§ **WORK TO BE COMPLETED**
Write out again, word for word, the lines below from the line that holds "[00:00:00.00 to 00:00:01.00]" through the line that holds "[00:00:05.00 to 00:00:06.00]", omitting pictures.

§ **SUPPLIED RECORDS**

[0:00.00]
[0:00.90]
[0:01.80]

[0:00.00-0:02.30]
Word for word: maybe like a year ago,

---

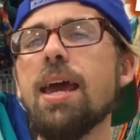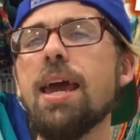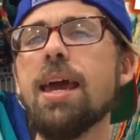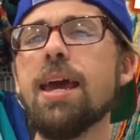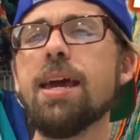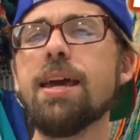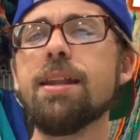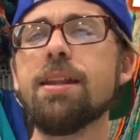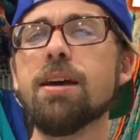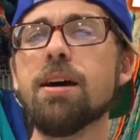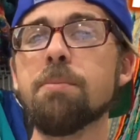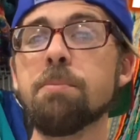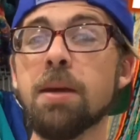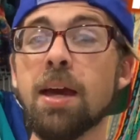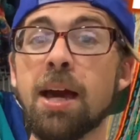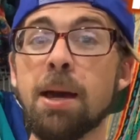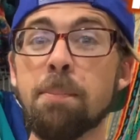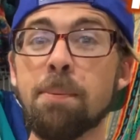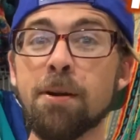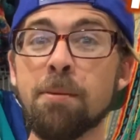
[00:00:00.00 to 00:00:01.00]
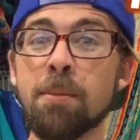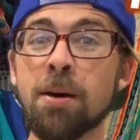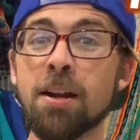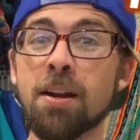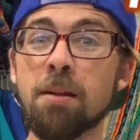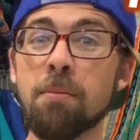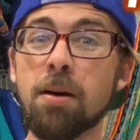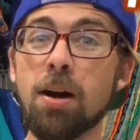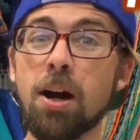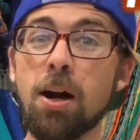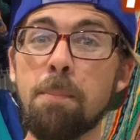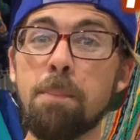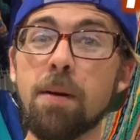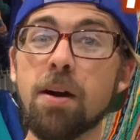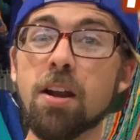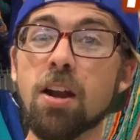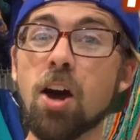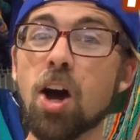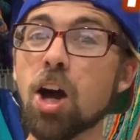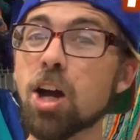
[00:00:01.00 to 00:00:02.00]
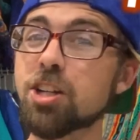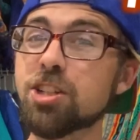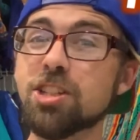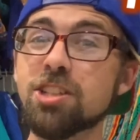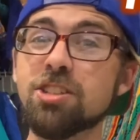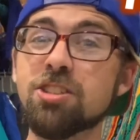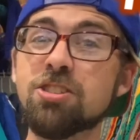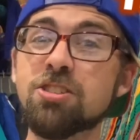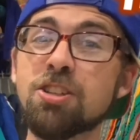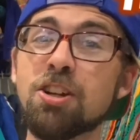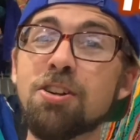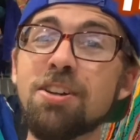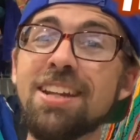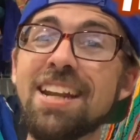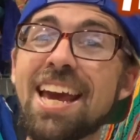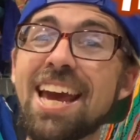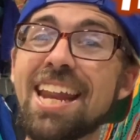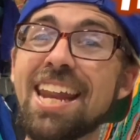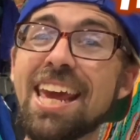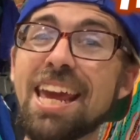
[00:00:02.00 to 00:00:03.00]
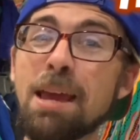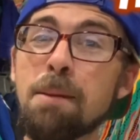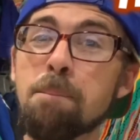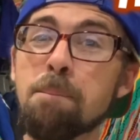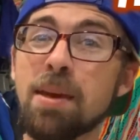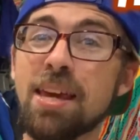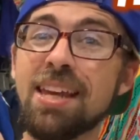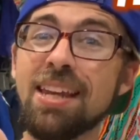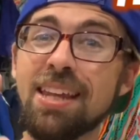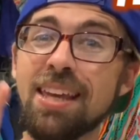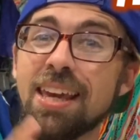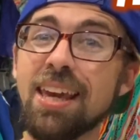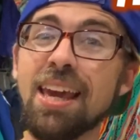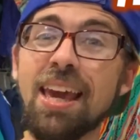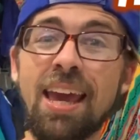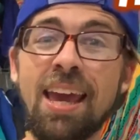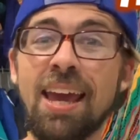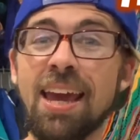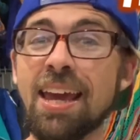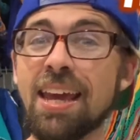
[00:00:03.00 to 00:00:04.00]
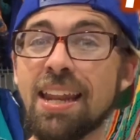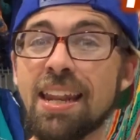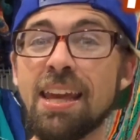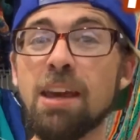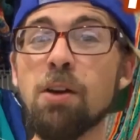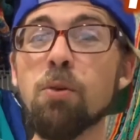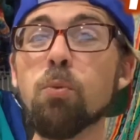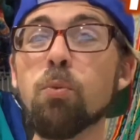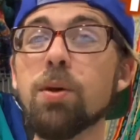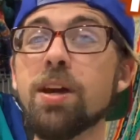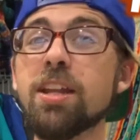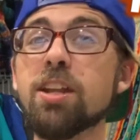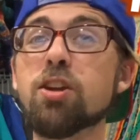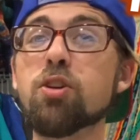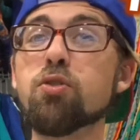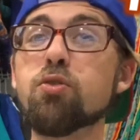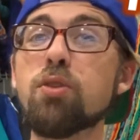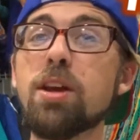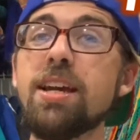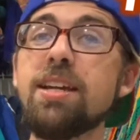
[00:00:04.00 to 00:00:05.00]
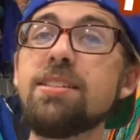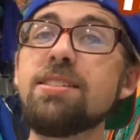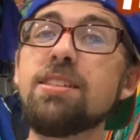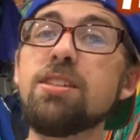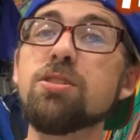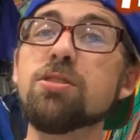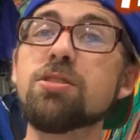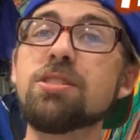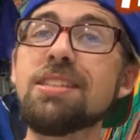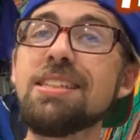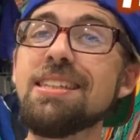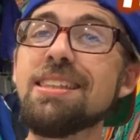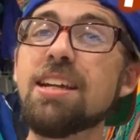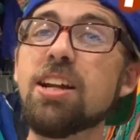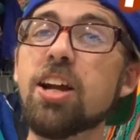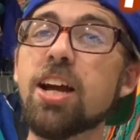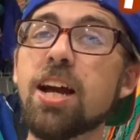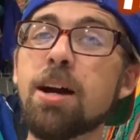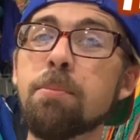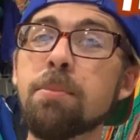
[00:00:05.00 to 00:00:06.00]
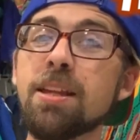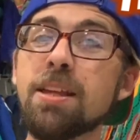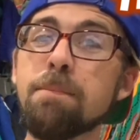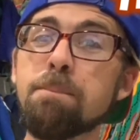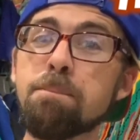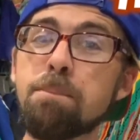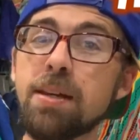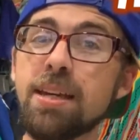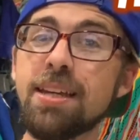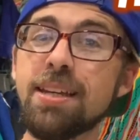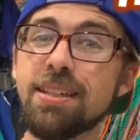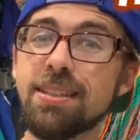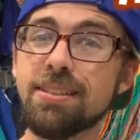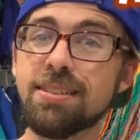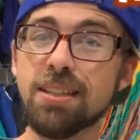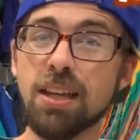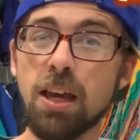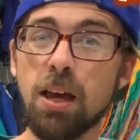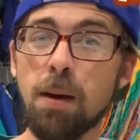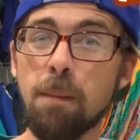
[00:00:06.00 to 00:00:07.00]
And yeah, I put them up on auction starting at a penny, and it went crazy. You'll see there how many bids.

§ **FINISHED EXERCISE**
[00:00:00.00 to 00:00:01.00]
[00:00:01.00 to 00:00:02.00]
[00:00:02.00 to 00:00:03.00]
[00:00:03.00 to 00:00:04.00]
[00:00:04.00 to 00:00:05.00]
[00:00:05.00 to 00:00:06.00]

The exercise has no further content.